In the action arguments below, click Report Name, open the drop-down list, and choose rptCustomers.
Click in the View argument, open the drop-down list, and choose Print Preview.
Choose File, Save and save the macro as mcrOrdersCust. Close the macro.
In the Database window, click Macros and double-click mcrOrdersCust. The form and report open.
Close the form and report.
Open mcrOrdersCust in Design view.
Click in the condition you wrote. Press Shift+F2 to open the Zoom window.
Edit the first date in the condition to 7/18/2004 (see Figure 12.29).
Figure 12.29. You can add a condition to a macro so that an action is run only if the condition is true.
Remember, the form contains records from July 16, 2004, so the condition is now False.
Click OK. Close the macro and save your changes.
Double-click mcrOrdersCust to run it.
Because the condition for opening the report is False, only the Orders form opens, not the report.
Close the Orders form.
A macro group comprises several related macros, each with its own name. Bundling macros in a group is a good way to organize them so they can be easily found and used. Otherwise, building macros with macro groups is the same as building macros. The case example at the end of the chapter has an extended example of how to use macro groups.
Single Step Tool
Finally, let's take a look at a tool Access provides to troubleshoot macros. It's inevitable that you'll create macros that won't work on your first, second, or even eleventh try. Not only must you be painstaking in entering the various conditions and arguments for each action, but you must also be sure to include every action, in the proper sequence. At some point, you're going to assume that Access just knows that an action needs to be performedyou have to open the report before you print it, right?and you won't bother to include specific instructions. But Access knows no such thing. It won't perform any action unless it is explicitly told to do so.
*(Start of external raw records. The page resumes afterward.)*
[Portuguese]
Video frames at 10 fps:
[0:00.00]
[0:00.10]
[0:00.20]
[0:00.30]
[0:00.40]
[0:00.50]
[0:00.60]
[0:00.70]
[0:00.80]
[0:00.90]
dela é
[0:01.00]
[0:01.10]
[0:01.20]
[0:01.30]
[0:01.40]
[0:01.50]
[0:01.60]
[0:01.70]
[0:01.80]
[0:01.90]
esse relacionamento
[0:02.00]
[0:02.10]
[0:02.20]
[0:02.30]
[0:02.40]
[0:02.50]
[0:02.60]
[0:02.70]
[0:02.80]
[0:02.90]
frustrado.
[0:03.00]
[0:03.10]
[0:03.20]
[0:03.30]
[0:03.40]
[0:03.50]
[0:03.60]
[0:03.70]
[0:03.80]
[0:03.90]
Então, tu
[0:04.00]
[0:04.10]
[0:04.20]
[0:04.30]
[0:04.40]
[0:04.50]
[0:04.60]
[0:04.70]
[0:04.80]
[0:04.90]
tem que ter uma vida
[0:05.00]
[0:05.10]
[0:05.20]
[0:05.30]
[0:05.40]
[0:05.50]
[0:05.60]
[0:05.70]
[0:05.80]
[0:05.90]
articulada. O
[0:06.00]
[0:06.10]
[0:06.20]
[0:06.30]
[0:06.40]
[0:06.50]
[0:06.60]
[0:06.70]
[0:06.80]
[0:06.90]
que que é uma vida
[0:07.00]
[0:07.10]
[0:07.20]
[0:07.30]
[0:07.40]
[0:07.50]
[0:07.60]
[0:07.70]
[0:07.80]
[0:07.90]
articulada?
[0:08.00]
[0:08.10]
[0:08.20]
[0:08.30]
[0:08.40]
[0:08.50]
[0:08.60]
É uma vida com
Here's where the Single Step tool becomes invaluable. As the name implies, it takes you step by step through each action so you can spot the error(s) you've made.
There's no error in mcrOrders, which matches the macro mcrOrdersCust macro you created earlier. But you can use the Single Step tool to go through it and see how the tool works:
Click Macros in the Database window.
Select mcrOrders and click Design.
Click Single Step on the toolbar and click Run on the toolbar. The Macro Single Step dialog box is displayed (see Figure 12.30).
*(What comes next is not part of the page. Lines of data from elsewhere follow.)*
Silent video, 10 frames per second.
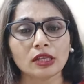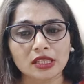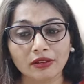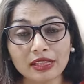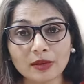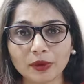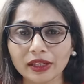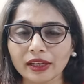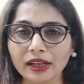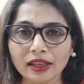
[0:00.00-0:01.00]
सवाल सबका
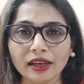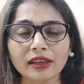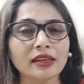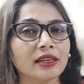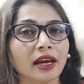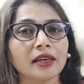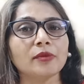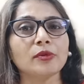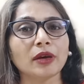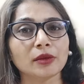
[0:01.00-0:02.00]
यही रहता है कि क्या ये
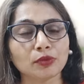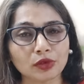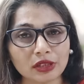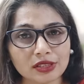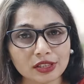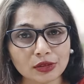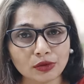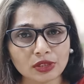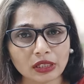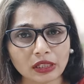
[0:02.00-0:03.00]
बीमारी पूरी तरह से ठीक
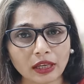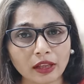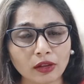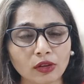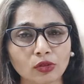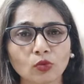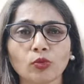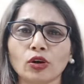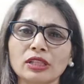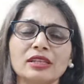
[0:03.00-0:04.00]
हो सकती है तो
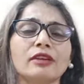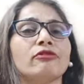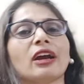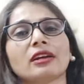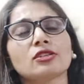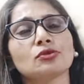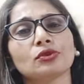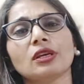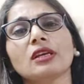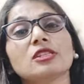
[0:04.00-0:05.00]
बहुत सारे फैक्टर्स
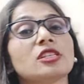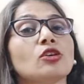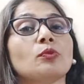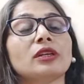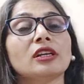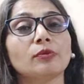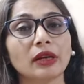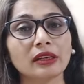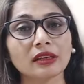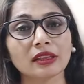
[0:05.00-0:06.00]
होते हैं जिसके ऊपर ये
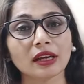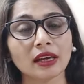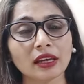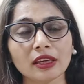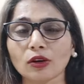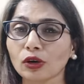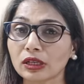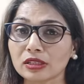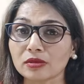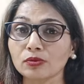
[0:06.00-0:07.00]
डिपेंड करता है कि
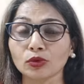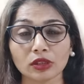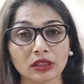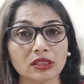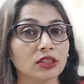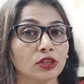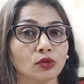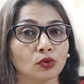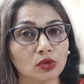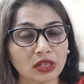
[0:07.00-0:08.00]
ऑटिज़म पूरी तरह से ठीक
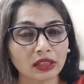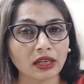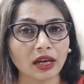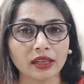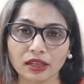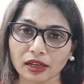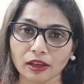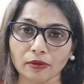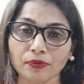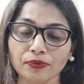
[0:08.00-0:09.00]
हो सकता है या नहीं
Figure 12.30. The Single Step tool can help you find out why your macro doesn't work.
The action name is OpenForm, the first action. Note that the condition is true, even though you didn't enter a specific condition for the OpenForm action. This merely means that the action can be executed.
The Halt button is self-explanatory, but how does Step compare with Continue? Use Step to run the current action and move to the next action. Use Continue to cancel Single Step and run the entire macro without stopping.
Access opens the form. The details for the next action of OpenReport are displayed. Because the condition is False (the report includes records before 7/18/2004), the next action will not be executed.
Click Continue to end Single Step. Close the macro and close the form.